START Data to process

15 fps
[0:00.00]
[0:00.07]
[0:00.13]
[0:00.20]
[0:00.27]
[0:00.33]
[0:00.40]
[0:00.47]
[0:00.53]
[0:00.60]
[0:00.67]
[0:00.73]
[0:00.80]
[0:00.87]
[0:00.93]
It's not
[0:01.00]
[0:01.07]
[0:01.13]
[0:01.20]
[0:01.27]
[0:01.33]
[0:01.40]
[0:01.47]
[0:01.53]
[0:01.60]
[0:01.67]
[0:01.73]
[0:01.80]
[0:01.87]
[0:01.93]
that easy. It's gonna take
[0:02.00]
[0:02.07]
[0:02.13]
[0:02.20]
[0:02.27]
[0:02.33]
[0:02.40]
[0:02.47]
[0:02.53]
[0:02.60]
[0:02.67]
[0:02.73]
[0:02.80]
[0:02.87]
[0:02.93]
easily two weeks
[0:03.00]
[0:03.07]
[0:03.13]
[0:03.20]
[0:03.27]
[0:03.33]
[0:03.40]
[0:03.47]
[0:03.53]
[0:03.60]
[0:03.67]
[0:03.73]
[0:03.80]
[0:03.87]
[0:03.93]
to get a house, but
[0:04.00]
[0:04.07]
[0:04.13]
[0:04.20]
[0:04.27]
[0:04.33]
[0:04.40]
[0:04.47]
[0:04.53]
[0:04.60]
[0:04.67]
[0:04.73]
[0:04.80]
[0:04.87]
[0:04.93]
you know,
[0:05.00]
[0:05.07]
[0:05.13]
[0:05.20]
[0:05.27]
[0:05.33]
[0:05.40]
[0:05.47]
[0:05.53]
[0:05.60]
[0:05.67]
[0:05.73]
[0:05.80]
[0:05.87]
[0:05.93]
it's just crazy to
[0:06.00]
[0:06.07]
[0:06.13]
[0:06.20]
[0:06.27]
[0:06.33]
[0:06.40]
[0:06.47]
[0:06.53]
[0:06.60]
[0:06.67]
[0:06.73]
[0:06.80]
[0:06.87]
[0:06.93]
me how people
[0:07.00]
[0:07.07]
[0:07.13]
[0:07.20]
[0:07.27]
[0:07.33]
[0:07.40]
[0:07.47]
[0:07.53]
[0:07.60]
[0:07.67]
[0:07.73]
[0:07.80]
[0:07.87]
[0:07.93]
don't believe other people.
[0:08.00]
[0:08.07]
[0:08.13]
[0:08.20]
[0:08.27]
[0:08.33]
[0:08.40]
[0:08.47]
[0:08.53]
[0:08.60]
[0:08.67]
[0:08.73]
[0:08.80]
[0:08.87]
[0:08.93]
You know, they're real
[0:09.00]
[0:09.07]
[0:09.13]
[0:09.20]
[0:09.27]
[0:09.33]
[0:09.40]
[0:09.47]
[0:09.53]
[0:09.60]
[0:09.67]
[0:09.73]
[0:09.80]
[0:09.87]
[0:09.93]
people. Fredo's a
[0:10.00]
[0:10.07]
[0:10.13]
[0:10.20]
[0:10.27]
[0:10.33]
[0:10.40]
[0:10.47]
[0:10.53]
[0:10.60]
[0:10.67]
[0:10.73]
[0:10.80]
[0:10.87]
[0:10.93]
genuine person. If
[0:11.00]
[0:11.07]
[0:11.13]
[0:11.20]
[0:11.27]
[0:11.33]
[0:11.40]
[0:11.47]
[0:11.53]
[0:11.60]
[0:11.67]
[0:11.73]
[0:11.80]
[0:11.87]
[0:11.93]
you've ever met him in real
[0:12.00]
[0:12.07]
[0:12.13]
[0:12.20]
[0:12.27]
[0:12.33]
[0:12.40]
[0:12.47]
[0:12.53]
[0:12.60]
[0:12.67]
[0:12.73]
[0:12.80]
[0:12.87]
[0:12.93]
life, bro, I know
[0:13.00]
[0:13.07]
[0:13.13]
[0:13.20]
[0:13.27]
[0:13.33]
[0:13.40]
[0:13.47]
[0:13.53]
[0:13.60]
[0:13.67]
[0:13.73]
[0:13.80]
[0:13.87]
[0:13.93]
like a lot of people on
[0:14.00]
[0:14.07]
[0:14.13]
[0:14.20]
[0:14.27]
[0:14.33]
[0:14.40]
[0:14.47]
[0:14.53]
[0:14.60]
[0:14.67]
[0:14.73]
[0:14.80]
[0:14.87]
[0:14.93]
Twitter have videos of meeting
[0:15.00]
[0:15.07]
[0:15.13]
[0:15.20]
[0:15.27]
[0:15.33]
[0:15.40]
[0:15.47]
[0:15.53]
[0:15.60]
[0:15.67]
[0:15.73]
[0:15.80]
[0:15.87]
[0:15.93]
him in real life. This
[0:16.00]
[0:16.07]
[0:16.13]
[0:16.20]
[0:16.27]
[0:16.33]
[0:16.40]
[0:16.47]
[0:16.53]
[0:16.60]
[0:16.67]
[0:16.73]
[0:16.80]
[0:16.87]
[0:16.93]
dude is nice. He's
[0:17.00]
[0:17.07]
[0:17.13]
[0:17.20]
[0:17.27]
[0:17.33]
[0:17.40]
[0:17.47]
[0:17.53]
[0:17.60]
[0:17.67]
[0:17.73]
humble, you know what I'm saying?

END Data to process

◆ **What needs to be done**
Every record, copied exactly, is the expected answer.

◆ **Answer to the exercise**
15 fps
[0:00.00]
[0:00.07]
[0:00.13]
[0:00.20]
[0:00.27]
[0:00.33]
[0:00.40]
[0:00.47]
[0:00.53]
[0:00.60]
[0:00.67]
[0:00.73]
[0:00.80]
[0:00.87]
[0:00.93]
It's not
[0:01.00]
[0:01.07]
[0:01.13]
[0:01.20]
[0:01.27]
[0:01.33]
[0:01.40]
[0:01.47]
[0:01.53]
[0:01.60]
[0:01.67]
[0:01.73]
[0:01.80]
[0:01.87]
[0:01.93]
that easy. It's gonna take
[0:02.00]
[0:02.07]
[0:02.13]
[0:02.20]
[0:02.27]
[0:02.33]
[0:02.40]
[0:02.47]
[0:02.53]
[0:02.60]
[0:02.67]
[0:02.73]
[0:02.80]
[0:02.87]
[0:02.93]
easily two weeks
[0:03.00]
[0:03.07]
[0:03.13]
[0:03.20]
[0:03.27]
[0:03.33]
[0:03.40]
[0:03.47]
[0:03.53]
[0:03.60]
[0:03.67]
[0:03.73]
[0:03.80]
[0:03.87]
[0:03.93]
to get a house, but
[0:04.00]
[0:04.07]
[0:04.13]
[0:04.20]
[0:04.27]
[0:04.33]
[0:04.40]
[0:04.47]
[0:04.53]
[0:04.60]
[0:04.67]
[0:04.73]
[0:04.80]
[0:04.87]
[0:04.93]
you know,
[0:05.00]
[0:05.07]
[0:05.13]
[0:05.20]
[0:05.27]
[0:05.33]
[0:05.40]
[0:05.47]
[0:05.53]
[0:05.60]
[0:05.67]
[0:05.73]
[0:05.80]
[0:05.87]
[0:05.93]
it's just crazy to
[0:06.00]
[0:06.07]
[0:06.13]
[0:06.20]
[0:06.27]
[0:06.33]
[0:06.40]
[0:06.47]
[0:06.53]
[0:06.60]
[0:06.67]
[0:06.73]
[0:06.80]
[0:06.87]
[0:06.93]
me how people
[0:07.00]
[0:07.07]
[0:07.13]
[0:07.20]
[0:07.27]
[0:07.33]
[0:07.40]
[0:07.47]
[0:07.53]
[0:07.60]
[0:07.67]
[0:07.73]
[0:07.80]
[0:07.87]
[0:07.93]
don't believe other people.
[0:08.00]
[0:08.07]
[0:08.13]
[0:08.20]
[0:08.27]
[0:08.33]
[0:08.40]
[0:08.47]
[0:08.53]
[0:08.60]
[0:08.67]
[0:08.73]
[0:08.80]
[0:08.87]
[0:08.93]
You know, they're real
[0:09.00]
[0:09.07]
[0:09.13]
[0:09.20]
[0:09.27]
[0:09.33]
[0:09.40]
[0:09.47]
[0:09.53]
[0:09.60]
[0:09.67]
[0:09.73]
[0:09.80]
[0:09.87]
[0:09.93]
people. Fredo's a
[0:10.00]
[0:10.07]
[0:10.13]
[0:10.20]
[0:10.27]
[0:10.33]
[0:10.40]
[0:10.47]
[0:10.53]
[0:10.60]
[0:10.67]
[0:10.73]
[0:10.80]
[0:10.87]
[0:10.93]
genuine person. If
[0:11.00]
[0:11.07]
[0:11.13]
[0:11.20]
[0:11.27]
[0:11.33]
[0:11.40]
[0:11.47]
[0:11.53]
[0:11.60]
[0:11.67]
[0:11.73]
[0:11.80]
[0:11.87]
[0:11.93]
you've ever met him in real
[0:12.00]
[0:12.07]
[0:12.13]
[0:12.20]
[0:12.27]
[0:12.33]
[0:12.40]
[0:12.47]
[0:12.53]
[0:12.60]
[0:12.67]
[0:12.73]
[0:12.80]
[0:12.87]
[0:12.93]
life, bro, I know
[0:13.00]
[0:13.07]
[0:13.13]
[0:13.20]
[0:13.27]
[0:13.33]
[0:13.40]
[0:13.47]
[0:13.53]
[0:13.60]
[0:13.67]
[0:13.73]
[0:13.80]
[0:13.87]
[0:13.93]
like a lot of people on
[0:14.00]
[0:14.07]
[0:14.13]
[0:14.20]
[0:14.27]
[0:14.33]
[0:14.40]
[0:14.47]
[0:14.53]
[0:14.60]
[0:14.67]
[0:14.73]
[0:14.80]
[0:14.87]
[0:14.93]
Twitter have videos of meeting
[0:15.00]
[0:15.07]
[0:15.13]
[0:15.20]
[0:15.27]
[0:15.33]
[0:15.40]
[0:15.47]
[0:15.53]
[0:15.60]
[0:15.67]
[0:15.73]
[0:15.80]
[0:15.87]
[0:15.93]
him in real life. This
[0:16.00]
[0:16.07]
[0:16.13]
[0:16.20]
[0:16.27]
[0:16.33]
[0:16.40]
[0:16.47]
[0:16.53]
[0:16.60]
[0:16.67]
[0:16.73]
[0:16.80]
[0:16.87]
[0:16.93]
dude is nice. He's
[0:17.00]
[0:17.07]
[0:17.13]
[0:17.20]
[0:17.27]
[0:17.33]
[0:17.40]
[0:17.47]
[0:17.53]
[0:17.60]
[0:17.67]
[0:17.73]
humble, you know what I'm saying?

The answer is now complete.